We work in this field and so, in one of our approaches, have built such a lexicon. Our's is a small list and hence not comprehensive, but sufficient for our purposes. Now, I noticed that I had a lot more words tagged as negative rather than as positive. Stated in numbers, there were 434 words marked positive, and 1348 marked negative. I had initially built a much smaller list by hand, and then expanded the lexicon automatically by (partially) using an approach (pdf) described by Italian researchers Andrea Esuli and Fabrizio Sebastiani.
They had also created SentiWordNet. This extends WordNet, which is a popular language resource used in natural lanuage processing and in essence, is a dictionary-thesaurus on steroids (the good kind :-)). WordNet contains over 150,000 words and arranges them 'conceptually', by grouping together synonyms that make up unique 'senses' (these groups are called 'synsets') (it may be obvious why I didn't the word 'sensually' to describe the arrangement).
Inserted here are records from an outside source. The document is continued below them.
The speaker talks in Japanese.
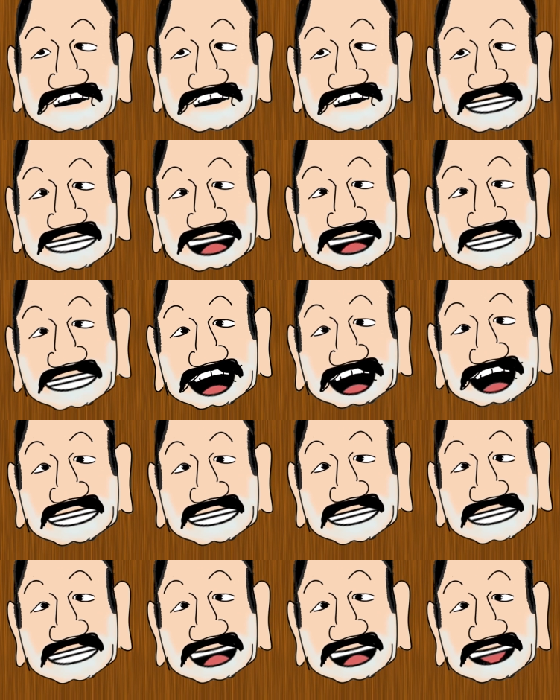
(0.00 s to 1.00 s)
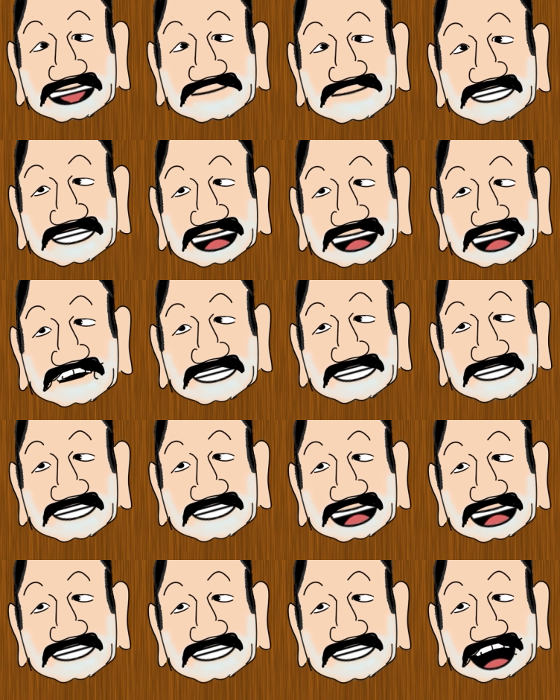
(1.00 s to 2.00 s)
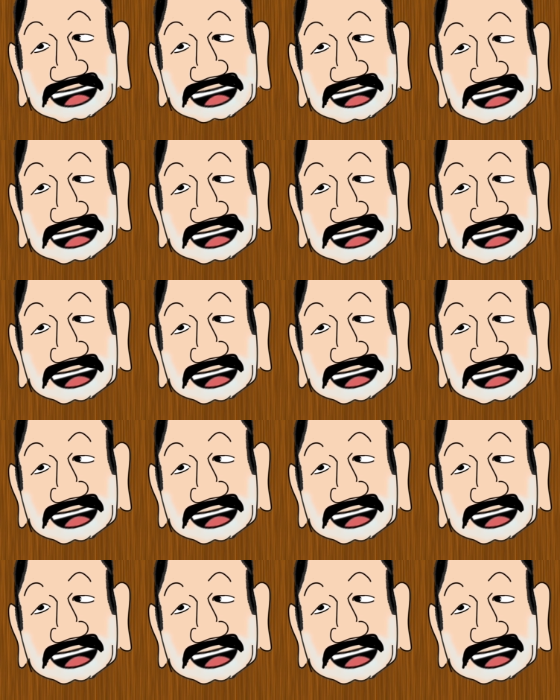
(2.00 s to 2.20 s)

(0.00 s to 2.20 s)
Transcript: 私に助けを求めてくれるから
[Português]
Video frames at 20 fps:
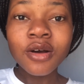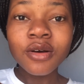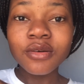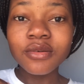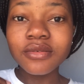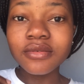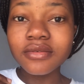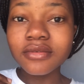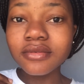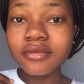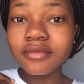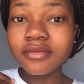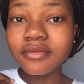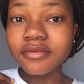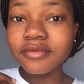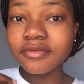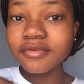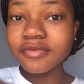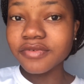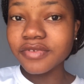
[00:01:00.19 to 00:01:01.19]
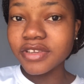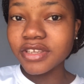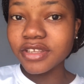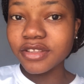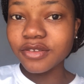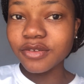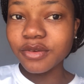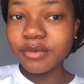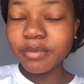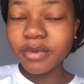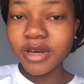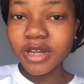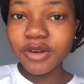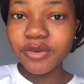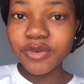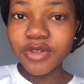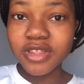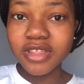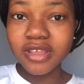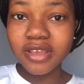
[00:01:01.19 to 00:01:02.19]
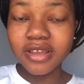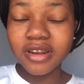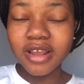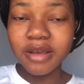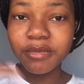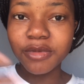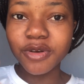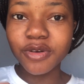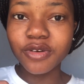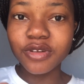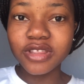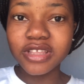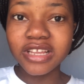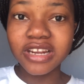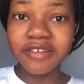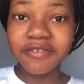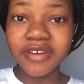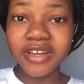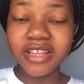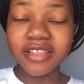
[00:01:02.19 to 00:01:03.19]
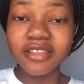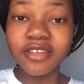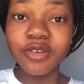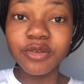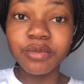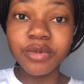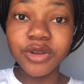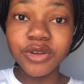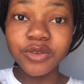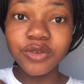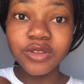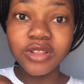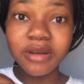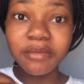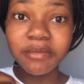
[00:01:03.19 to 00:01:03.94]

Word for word: um vídeo para o Instagram. Eu gosto de gravar assim no período da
SentiWordNet augments this by attaching a positive and a negative score to each synset. (Here, I won't discuss why a synset can have both a positive & negative score.) Words like 'horrible' or bad have a high negative score, while awesome and pleasant are very positive.
Coming back to our question. Seeing the difference in my list, I wondered if this was a possibly valid observation, or if my lexicon was just poorly constructed, or a consequence of applying the expansion technique in part. So I counted the number of positive & negative synsets in SentiWordNet (again, not going into details here). I found 14134 negative synsets and 12720 positive ones. Perhaps not a significant difference, but still the negative side is a little greater in number (and I haven't actually counted words, only sense groups). So it could just be that I chose or generated more negative words.
This is all anecdotal and perhaps some fun for language geeks to talk about when they're stuck in a long queue and haven't brought a book along :-)